OPEN FOR PUBLIC COMMENT
The R3 Project is now soliciting feedback on the draft Refugee Rights in Records Framework. Please email Kathy Carbone kcarbone@ucla.edu with any comments.
Arguing that documentation, data and recordkeeping practices create critical impediments to the actualization of human rights, R3 Project researchers (Anne J. Gilliland and Kathy Carbone) analyzed 19 human rights and data privacy conventions and instruments, and professional guidelines for records relevant to human rights, as well as media, NGO, legal and personal accounts of documentation and recordkeeping challenges faced by refugees. Based on these analyses they have proposed the following Framework comprising the following 25 possible rights that could support refugees in enabling and actualizing their human rights while also improving the effectiveness of recordkeeping by agencies and authorities who are assisting or otherwise interacting with them.

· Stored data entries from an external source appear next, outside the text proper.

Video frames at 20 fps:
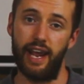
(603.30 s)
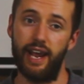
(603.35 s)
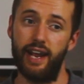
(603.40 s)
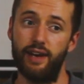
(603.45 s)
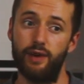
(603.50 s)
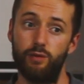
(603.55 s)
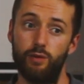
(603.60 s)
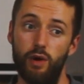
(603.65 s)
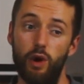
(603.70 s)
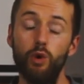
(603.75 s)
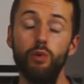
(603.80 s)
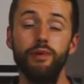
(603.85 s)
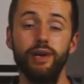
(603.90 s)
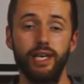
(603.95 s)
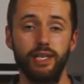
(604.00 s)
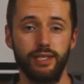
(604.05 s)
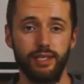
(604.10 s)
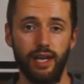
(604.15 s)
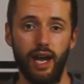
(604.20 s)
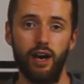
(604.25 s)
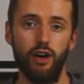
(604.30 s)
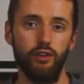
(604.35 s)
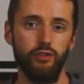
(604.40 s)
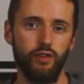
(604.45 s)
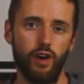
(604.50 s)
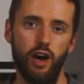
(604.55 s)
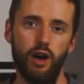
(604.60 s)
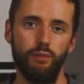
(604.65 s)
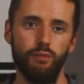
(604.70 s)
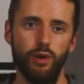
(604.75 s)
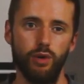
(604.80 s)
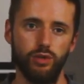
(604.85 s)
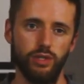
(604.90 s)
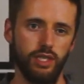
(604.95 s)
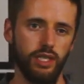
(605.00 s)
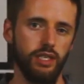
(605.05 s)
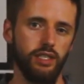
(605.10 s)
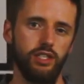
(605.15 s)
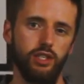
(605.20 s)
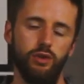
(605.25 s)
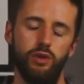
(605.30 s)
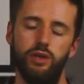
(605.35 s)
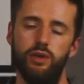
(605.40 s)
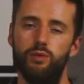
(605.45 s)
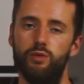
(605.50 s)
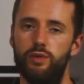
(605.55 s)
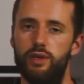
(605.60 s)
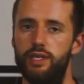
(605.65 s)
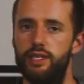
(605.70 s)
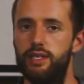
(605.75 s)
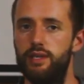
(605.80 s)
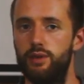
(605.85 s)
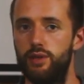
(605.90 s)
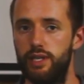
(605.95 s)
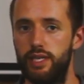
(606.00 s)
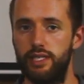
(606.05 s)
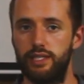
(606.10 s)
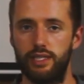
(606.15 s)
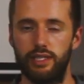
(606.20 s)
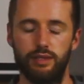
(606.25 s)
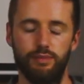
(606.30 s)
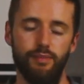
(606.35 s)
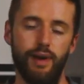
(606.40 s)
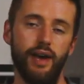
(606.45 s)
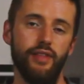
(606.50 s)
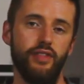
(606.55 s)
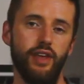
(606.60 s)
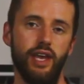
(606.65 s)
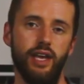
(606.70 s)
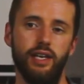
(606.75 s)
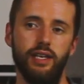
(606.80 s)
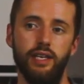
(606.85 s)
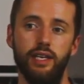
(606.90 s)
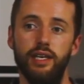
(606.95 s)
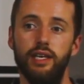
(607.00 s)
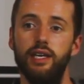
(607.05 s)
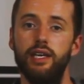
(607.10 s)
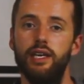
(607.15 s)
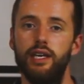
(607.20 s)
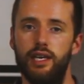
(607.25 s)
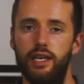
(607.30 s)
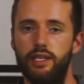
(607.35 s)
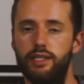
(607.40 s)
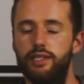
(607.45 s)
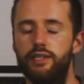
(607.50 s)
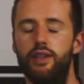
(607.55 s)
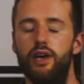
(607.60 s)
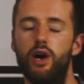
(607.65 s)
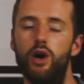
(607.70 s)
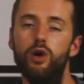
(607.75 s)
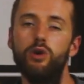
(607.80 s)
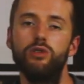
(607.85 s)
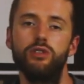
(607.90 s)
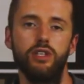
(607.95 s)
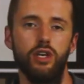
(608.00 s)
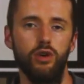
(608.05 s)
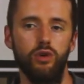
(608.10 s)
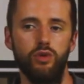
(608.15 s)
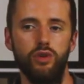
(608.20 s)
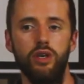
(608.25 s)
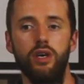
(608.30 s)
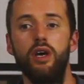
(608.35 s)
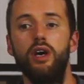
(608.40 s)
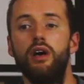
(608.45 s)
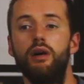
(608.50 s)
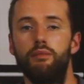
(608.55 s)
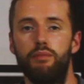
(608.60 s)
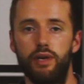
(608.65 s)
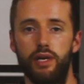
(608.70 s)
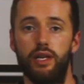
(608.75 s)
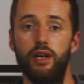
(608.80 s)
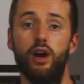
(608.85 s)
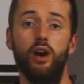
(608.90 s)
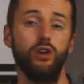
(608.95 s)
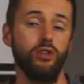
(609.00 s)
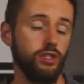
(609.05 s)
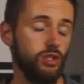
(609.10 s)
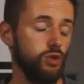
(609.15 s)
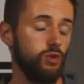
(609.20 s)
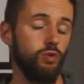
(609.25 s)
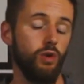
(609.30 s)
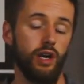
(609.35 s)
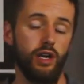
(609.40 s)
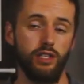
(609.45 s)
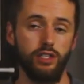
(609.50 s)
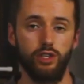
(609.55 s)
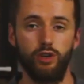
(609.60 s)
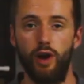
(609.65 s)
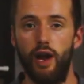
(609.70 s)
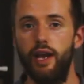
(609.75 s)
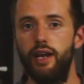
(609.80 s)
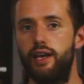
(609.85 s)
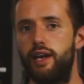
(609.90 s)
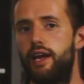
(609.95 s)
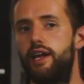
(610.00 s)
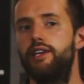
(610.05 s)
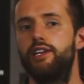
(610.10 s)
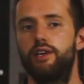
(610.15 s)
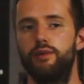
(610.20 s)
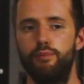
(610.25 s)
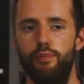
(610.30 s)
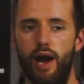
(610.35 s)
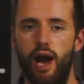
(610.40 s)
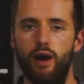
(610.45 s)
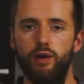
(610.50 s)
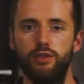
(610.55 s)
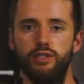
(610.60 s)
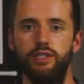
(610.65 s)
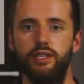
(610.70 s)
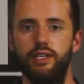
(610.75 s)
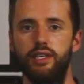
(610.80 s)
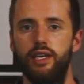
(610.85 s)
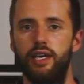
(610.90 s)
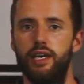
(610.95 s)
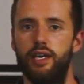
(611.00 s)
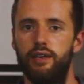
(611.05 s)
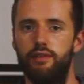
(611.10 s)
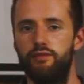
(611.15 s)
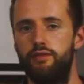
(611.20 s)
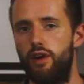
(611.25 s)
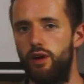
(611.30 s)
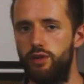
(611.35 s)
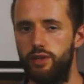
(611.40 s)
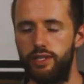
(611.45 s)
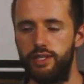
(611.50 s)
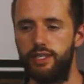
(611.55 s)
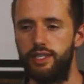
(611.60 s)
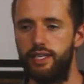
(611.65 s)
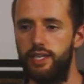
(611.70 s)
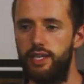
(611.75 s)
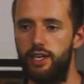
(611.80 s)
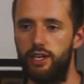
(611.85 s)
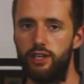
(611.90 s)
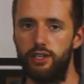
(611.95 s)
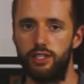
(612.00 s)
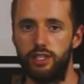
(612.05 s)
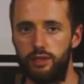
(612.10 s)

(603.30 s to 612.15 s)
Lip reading: anaerobic style of composting, so it releases methane into the ozone, but it also works great and you're bound to get volunteer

The rights are grouped under nine rubrics or kinds of rights. They were last update July 27, 2020 based upon feedback received.
Rights to have a record created:
· The right to be provided with a universally recognized identity document upon request.
· The right to have a birth certificate, and to have both parents' names listed on that birth certificate if the father is deceased or otherwise unable to be present at his child's birth, if the mother requests it.
· The right for family members and other dependents to a process for issuing a death certificate when there is no body after a certain amount of time.
Rights to know:
· Prior to a record about oneself being created, the right to be fully informed about why it is being created, what it will contain, what it may be used for now and in the future, and how it will be secured.
· The right to know that a record about oneself exists, where, why, and who can see it and under what circumstances.
· The right to know if there is a classified record or data impeding an action one is trying to complete.
Rights regarding records expertise:
· The right to be provided, and at no cost, with the index terms or other metadata necessary for locating and retrieving records about oneself.
· The right to request and be provided with a records advocate or other expert in locating, introducing and challenging records.
· The right to have a records expert testify regarding the historical and bureaucratic circumstances surrounding the creation, management, reproduction, translation and reliability of records about oneself that are introduced in asylum and immigration adjudications, return, restitution and other actions.
Cultural, self-identity and family rights in records:
· The right to have one's cultural or community recordkeeping practices recognized in legal, bureaucratic and other processes that depend upon the introduction of records.
· The right to have one's self-identity acknowledged in records about oneself, including, but not limited to name, gender, and ethnicity.
Right to respond and to annotate (right to rectification):
· The right to respond to and include a permanent annotation on records about oneself.
Refusal and deletion rights:
· The right to refuse to participate in the creation of a record about oneself or to resist being recorded if there is a credible fear that doing so will compromise one's human rights or those of others.
· The right to request deletion of a record or deletion of data or metadata about oneself from a record if that record, data or metadata would compromise one's human rights.
Accessibility, reproduction and dissemination rights:
· The right to access records about oneself, including those that are still otherwise subject to legal or other closure periods.
· The right to access one’s record according to one's own literacy, modality, writing or signing system.
· The right to guaranteed safe, secure, timely and low or no-cost access to relevant records about oneself upon request.
· The right to receive copies of records about oneself, and to specify the form and format of those records, or else to be given a clear explanation as to why one may not.
· The right to transmit or share records about oneself.
Consultation rights:
· The right to be consulted regarding how, where and when records about oneself are preserved or archived, made available for archival research, or disposed of.
· The right to be consulted when and why another party, including family members, requests access to a record about oneself.
Personal recordkeeping rights:
· The right to a secure personal recordkeeping/archival space.
· The right to a safe, secure, and trusted infrastructure for managing, preserving, certifying, and transmitting one’s documents.